◆ EXERCISE GOAL ◆
An exact copy of all the data is required.

[Saved data entries]
:::::
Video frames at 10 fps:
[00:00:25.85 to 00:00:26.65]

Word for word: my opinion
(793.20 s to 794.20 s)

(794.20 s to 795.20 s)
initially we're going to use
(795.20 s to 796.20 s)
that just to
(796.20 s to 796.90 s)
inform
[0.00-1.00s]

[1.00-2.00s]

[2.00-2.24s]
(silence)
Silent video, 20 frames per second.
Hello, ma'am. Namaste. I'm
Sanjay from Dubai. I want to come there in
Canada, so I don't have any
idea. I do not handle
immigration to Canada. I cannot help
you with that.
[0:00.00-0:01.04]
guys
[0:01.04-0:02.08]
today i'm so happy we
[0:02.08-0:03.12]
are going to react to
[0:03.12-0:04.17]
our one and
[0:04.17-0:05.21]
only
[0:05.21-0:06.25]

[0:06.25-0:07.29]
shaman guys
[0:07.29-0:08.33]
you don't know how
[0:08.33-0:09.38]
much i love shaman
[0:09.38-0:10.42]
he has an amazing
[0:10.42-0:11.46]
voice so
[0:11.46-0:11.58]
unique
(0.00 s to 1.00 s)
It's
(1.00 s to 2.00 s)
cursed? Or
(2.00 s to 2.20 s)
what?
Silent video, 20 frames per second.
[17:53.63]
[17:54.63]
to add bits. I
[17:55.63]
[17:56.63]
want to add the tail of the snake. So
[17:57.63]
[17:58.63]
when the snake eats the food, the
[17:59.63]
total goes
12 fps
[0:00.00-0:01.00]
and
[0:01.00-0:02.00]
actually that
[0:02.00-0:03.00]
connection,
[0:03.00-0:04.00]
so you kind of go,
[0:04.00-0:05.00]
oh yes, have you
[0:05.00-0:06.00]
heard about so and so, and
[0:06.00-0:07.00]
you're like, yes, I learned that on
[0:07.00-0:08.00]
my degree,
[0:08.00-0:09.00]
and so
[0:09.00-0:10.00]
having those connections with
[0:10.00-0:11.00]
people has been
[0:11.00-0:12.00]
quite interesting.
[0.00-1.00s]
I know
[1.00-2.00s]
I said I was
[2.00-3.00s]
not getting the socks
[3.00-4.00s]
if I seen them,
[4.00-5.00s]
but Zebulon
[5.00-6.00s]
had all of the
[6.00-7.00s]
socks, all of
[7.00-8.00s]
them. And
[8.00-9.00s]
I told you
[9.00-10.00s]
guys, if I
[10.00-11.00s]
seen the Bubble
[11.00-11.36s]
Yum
:::::
◆ SOLUTION ◆
Video frames at 10 fps:
[00:00:25.85 to 00:00:26.65]

Word for word: my opinion
(793.20 s to 794.20 s)

(794.20 s to 795.20 s)
initially we're going to use
(795.20 s to 796.20 s)
that just to
(796.20 s to 796.90 s)
inform
[0.00-1.00s]

[1.00-2.00s]

[2.00-2.24s]
(silence)
Silent video, 20 frames per second.
Hello, ma'am. Namaste. I'm
Sanjay from Dubai. I want to come there in
Canada, so I don't have any
idea. I do not handle
immigration to Canada. I cannot help
you with that.
[0:00.00-0:01.04]
guys
[0:01.04-0:02.08]
today i'm so happy we
[0:02.08-0:03.12]
are going to react to
[0:03.12-0:04.17]
our one and
[0:04.17-0:05.21]
only
[0:05.21-0:06.25]

[0:06.25-0:07.29]
shaman guys
[0:07.29-0:08.33]
you don't know how
[0:08.33-0:09.38]
much i love shaman
[0:09.38-0:10.42]
he has an amazing
[0:10.42-0:11.46]
voice so
[0:11.46-0:11.58]
unique
(0.00 s to 1.00 s)
It's
(1.00 s to 2.00 s)
cursed? Or
(2.00 s to 2.20 s)
what?
Silent video, 20 frames per second.
[17:53.63]
[17:54.63]
to add bits. I
[17:55.63]
[17:56.63]
want to add the tail of the snake. So
[17:57.63]
[17:58.63]
when the snake eats the food, the
[17:59.63]
total goes
12 fps
[0:00.00-0:01.00]
and
[0:01.00-0:02.00]
actually that
[0:02.00-0:03.00]
connection,
[0:03.00-0:04.00]
so you kind of go,
[0:04.00-0:05.00]
oh yes, have you
[0:05.00-0:06.00]
heard about so and so, and
[0:06.00-0:07.00]
you're like, yes, I learned that on
[0:07.00-0:08.00]
my degree,
[0:08.00-0:09.00]
and so
[0:09.00-0:10.00]
having those connections with
[0:10.00-0:11.00]
people has been
[0:11.00-0:12.00]
quite interesting.
[0.00-1.00s]
I know
[1.00-2.00s]
I said I was
[2.00-3.00s]
not getting the socks
[3.00-4.00s]
if I seen them,
[4.00-5.00s]
but Zebulon
[5.00-6.00s]
had all of the
[6.00-7.00s]
socks, all of
[7.00-8.00s]
them. And
[8.00-9.00s]
I told you
[9.00-10.00s]
guys, if I
[10.00-11.00s]
seen the Bubble
[11.00-11.36s]
Yum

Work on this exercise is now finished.